When the tickets for U2's upcoming concerts sold out in seconds, fans were furious to find them at exorbitant prices on resale sites shortly afterwards. It's a perennial problem and one that Dublin-based ticketing software startup Evopass thinks it can solve. The company has developed the Evopass Exchange, which co-founder, Jake MccGwire, says, "will finally put a stop to ticket touting and ticket fraud".
MccGwire describes Evopass Exchange as “a white-label ticket exchange that enables ticket agents and self-ticketing venues to have their own fully operational resale market. This not only allows them to have complete control over the price at which their tickets are resold, but it also gives them an opportunity to generate revenue from the ticket resale market.
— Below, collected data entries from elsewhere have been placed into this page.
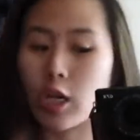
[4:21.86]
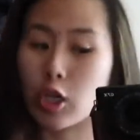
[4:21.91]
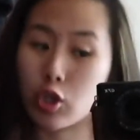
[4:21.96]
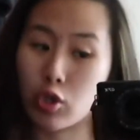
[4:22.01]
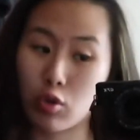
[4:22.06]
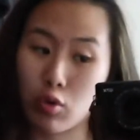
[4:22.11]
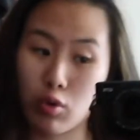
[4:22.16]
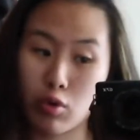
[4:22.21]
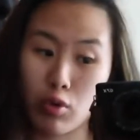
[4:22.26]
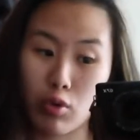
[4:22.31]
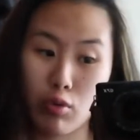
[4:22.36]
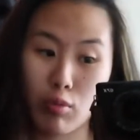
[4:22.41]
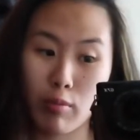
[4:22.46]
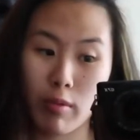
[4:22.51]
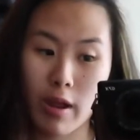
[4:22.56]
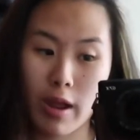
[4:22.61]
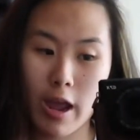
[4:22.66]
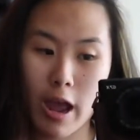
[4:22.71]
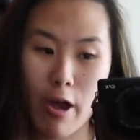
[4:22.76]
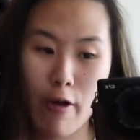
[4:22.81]
I showed you
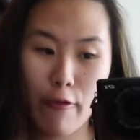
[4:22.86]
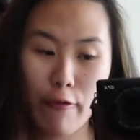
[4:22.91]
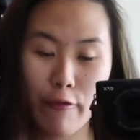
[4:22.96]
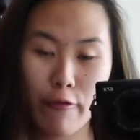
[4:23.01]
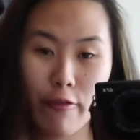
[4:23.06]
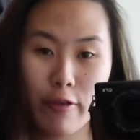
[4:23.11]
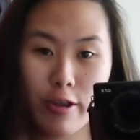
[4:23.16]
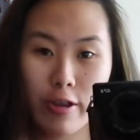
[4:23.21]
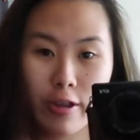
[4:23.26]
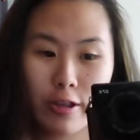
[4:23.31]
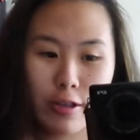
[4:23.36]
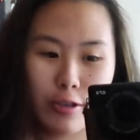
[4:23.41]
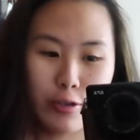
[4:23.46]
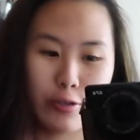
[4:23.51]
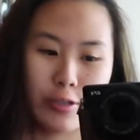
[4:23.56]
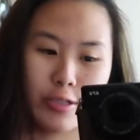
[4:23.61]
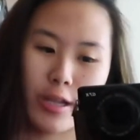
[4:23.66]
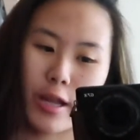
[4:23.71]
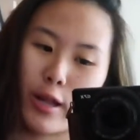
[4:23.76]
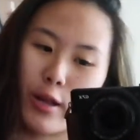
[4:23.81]
my outfit
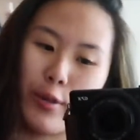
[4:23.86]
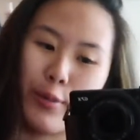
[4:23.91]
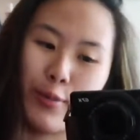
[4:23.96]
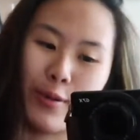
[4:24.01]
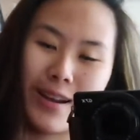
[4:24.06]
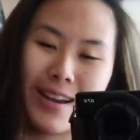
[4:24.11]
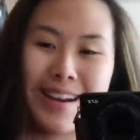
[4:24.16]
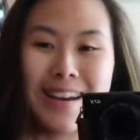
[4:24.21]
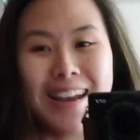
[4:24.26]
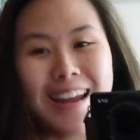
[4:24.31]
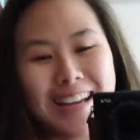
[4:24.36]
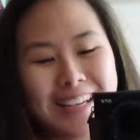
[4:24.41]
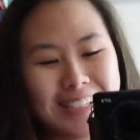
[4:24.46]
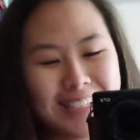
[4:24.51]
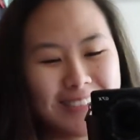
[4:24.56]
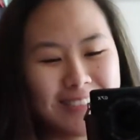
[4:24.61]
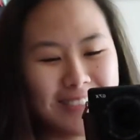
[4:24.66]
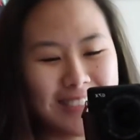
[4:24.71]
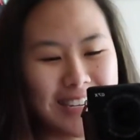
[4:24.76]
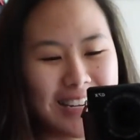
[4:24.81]
to celebrate
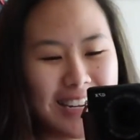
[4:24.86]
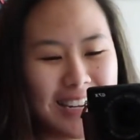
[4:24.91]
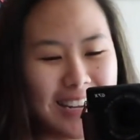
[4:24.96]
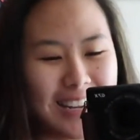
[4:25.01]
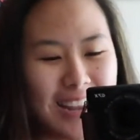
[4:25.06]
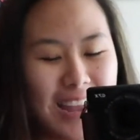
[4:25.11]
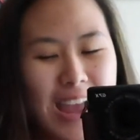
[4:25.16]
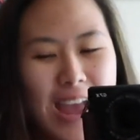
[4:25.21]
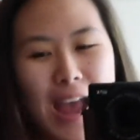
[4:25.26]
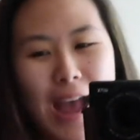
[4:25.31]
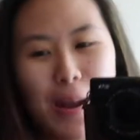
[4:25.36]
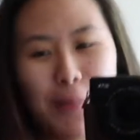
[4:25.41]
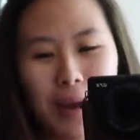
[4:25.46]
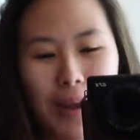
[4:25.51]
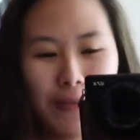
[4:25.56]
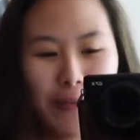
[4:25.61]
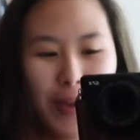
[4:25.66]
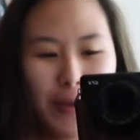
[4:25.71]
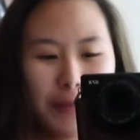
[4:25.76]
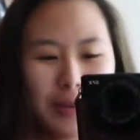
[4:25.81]
National Day.
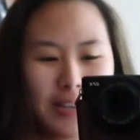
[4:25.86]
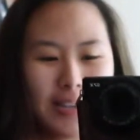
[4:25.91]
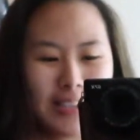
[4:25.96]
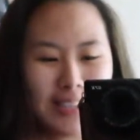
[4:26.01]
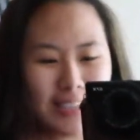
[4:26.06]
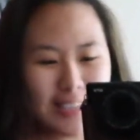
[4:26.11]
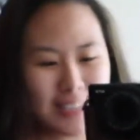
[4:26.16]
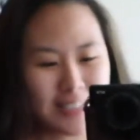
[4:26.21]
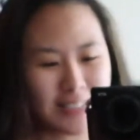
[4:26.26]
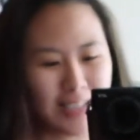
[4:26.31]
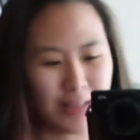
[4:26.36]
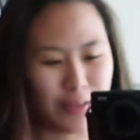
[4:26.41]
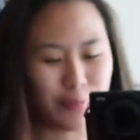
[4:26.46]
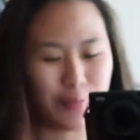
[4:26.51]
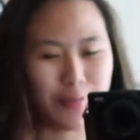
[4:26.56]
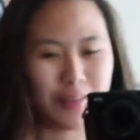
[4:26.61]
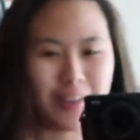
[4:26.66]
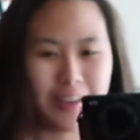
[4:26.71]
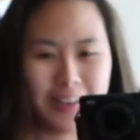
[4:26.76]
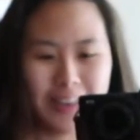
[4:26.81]
My family does
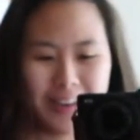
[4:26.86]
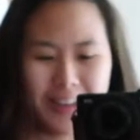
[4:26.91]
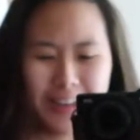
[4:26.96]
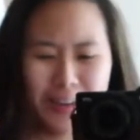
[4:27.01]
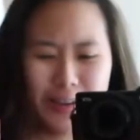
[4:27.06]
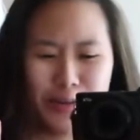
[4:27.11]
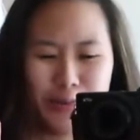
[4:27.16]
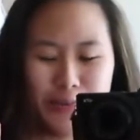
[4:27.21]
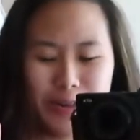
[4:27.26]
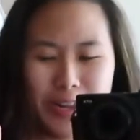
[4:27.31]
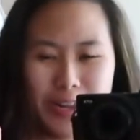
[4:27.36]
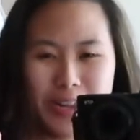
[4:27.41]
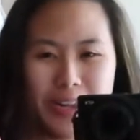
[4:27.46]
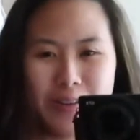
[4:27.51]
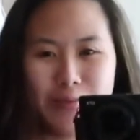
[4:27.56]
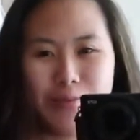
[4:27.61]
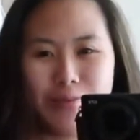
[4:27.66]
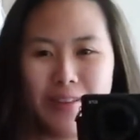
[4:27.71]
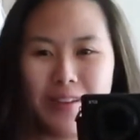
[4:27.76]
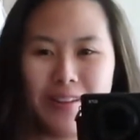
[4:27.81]
celebrate in a
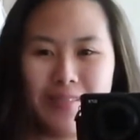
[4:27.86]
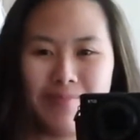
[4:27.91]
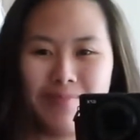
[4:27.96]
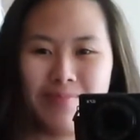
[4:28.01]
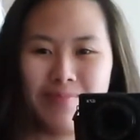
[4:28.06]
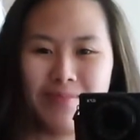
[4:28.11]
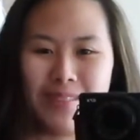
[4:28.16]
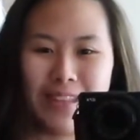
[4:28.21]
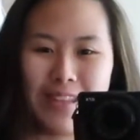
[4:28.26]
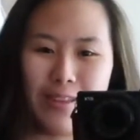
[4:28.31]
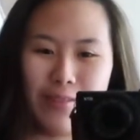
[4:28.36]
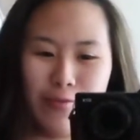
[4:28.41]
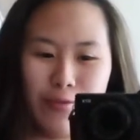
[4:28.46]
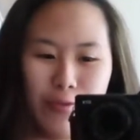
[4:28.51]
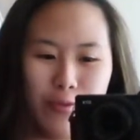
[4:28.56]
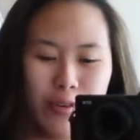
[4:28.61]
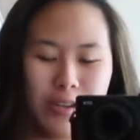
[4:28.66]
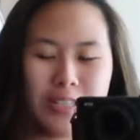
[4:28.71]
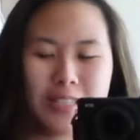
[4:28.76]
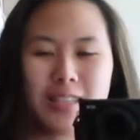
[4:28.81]
way. We eat
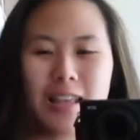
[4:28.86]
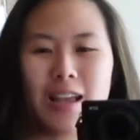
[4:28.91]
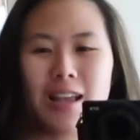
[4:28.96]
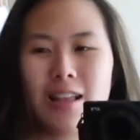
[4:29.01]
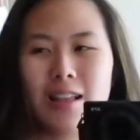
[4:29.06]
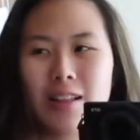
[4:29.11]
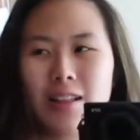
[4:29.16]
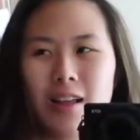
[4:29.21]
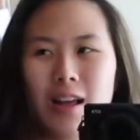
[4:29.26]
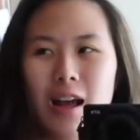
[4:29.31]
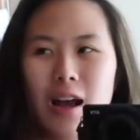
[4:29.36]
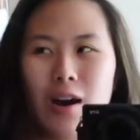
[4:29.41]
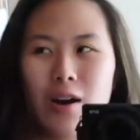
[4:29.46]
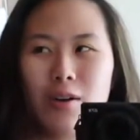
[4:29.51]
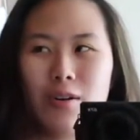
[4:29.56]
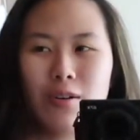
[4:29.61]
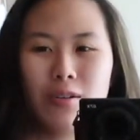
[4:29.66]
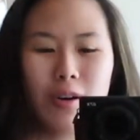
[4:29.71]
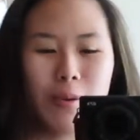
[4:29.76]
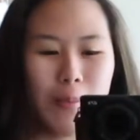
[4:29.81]
food. It's like
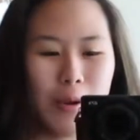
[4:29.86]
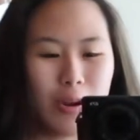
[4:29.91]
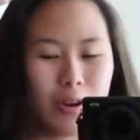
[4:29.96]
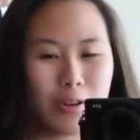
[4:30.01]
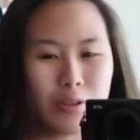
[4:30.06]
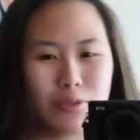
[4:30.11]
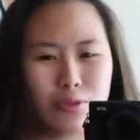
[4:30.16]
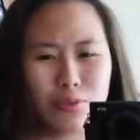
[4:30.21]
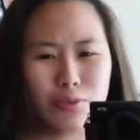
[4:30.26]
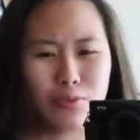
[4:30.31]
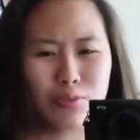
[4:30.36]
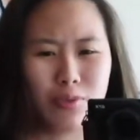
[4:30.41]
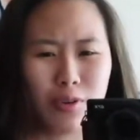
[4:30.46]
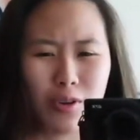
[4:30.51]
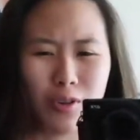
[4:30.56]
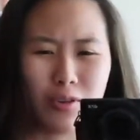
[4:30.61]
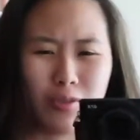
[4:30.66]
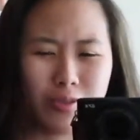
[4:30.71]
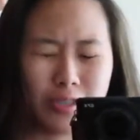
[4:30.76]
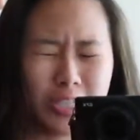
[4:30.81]
how Americans do
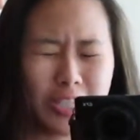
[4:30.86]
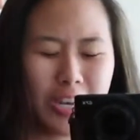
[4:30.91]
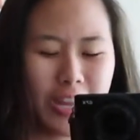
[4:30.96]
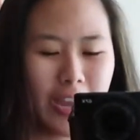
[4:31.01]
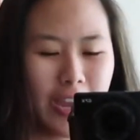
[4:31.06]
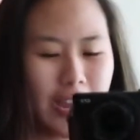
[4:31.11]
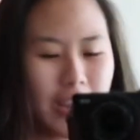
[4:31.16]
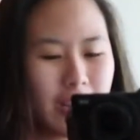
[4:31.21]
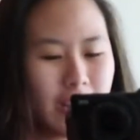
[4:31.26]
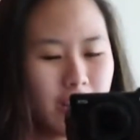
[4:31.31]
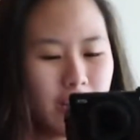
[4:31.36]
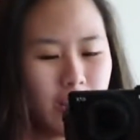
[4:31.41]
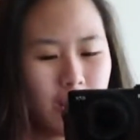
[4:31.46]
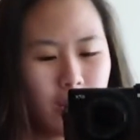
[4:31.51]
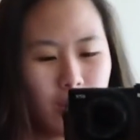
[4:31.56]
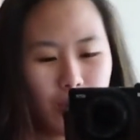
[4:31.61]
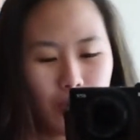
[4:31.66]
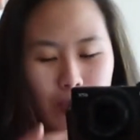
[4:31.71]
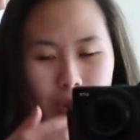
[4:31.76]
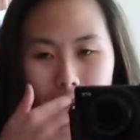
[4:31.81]
4th of July.
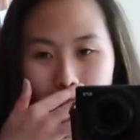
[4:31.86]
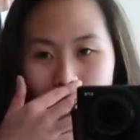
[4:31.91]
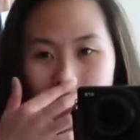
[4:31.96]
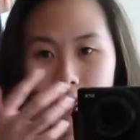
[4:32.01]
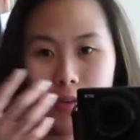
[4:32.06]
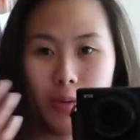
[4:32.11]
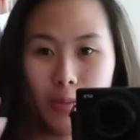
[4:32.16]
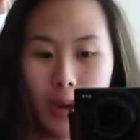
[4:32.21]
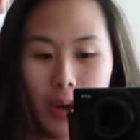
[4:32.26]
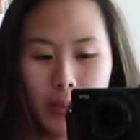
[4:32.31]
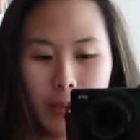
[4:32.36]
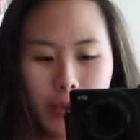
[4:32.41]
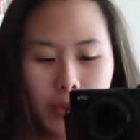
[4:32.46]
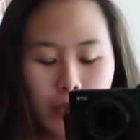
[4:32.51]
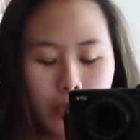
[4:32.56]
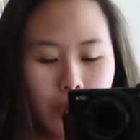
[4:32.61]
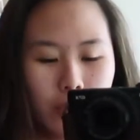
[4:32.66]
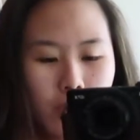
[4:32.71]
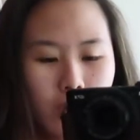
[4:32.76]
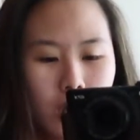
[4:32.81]
We have
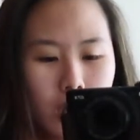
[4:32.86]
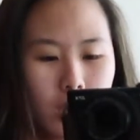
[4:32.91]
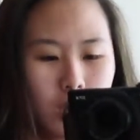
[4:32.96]
barbecue.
This represents a huge opportunity as over €1billion was made from resold tickets in 2016 in the UK alone.”
Blockchain hackathon
Evopass has three founders, MccGwire, Kevin Murray and Zach Diebold. They came up with the idea for their business when they saw off competition from 150 other bright sparks to win an international blockchain hackathon in 2015 with an early iteration of their product.
“Having experienced both touting and fraud first hand we saw a huge opportunity to try and find a solution to this problem,” MccGwire says. “Existing resale platforms do not have any form of price restriction on resold tickets. If anything they encourage high prices by taking a 10-20 per cent commission. Unless an agent is large enough to purchase one of these exchanges, they are unable to exert any control over how their tickets are resold or to generate any revenue from it. Our exchange gives them control and increases their revenues while also providing a verified and secure secondary market.”
Different experience
The founders met while studying at Trinity College and set up their company in November 2016. However, they have only been full-time in the business since graduating in May of last year. MccGwire studied economics, Murray is a graduate in management science and information systems studies and Diebold has an MSc in computer science. All three brought different experience to the startup. MccGwire set up a not-for-profit business in Uganda when he was 19 and both he and Murray have worked for Deloitte Consulting while Diebold had previously worked with a cloud monitoring startup. Evopass employs five people fulltime.
The company’s main customers will be independent ticket providers and self-ticketing venues. “There are a small number of very large secondary market sites that have dominated the market for a number of years. Evopass will reduce the volume of tickets going through these sites as well as allowing smaller ticket agents to compete with the more established players,” MccGwire says.
Minimal cost
Evopass is a typical bootstrapped startup where everything has been done in-house with a lot of blood, sweat and tears but at minimal cost. In hard cash terms the founders have spent about €15,000, with €10,000 of that coming from their participation in the Launchbox accelerator at Trinity College. The company has recently been accepted on to the NDRC’s Launchpad programme.
The company’s first product, Evopass Application, was launched last September and it covers events directly ticketed by the company. Over the last five months it has processed more than €100,000 in sales for a number of different events. Evopass Exchange is its system for the outside world and it will be launched shortly.
The company will make its money by charging a booking fee on its own tickets (about 4.5 per cent versus industry norms at 10 per cent or more) and from sharing booking fee revenues with those using its system. “We are not in direct competition with the big players,” MccGwire says. “Our potential customers are the medium-sized companies selling up to 10 million tickets a year.”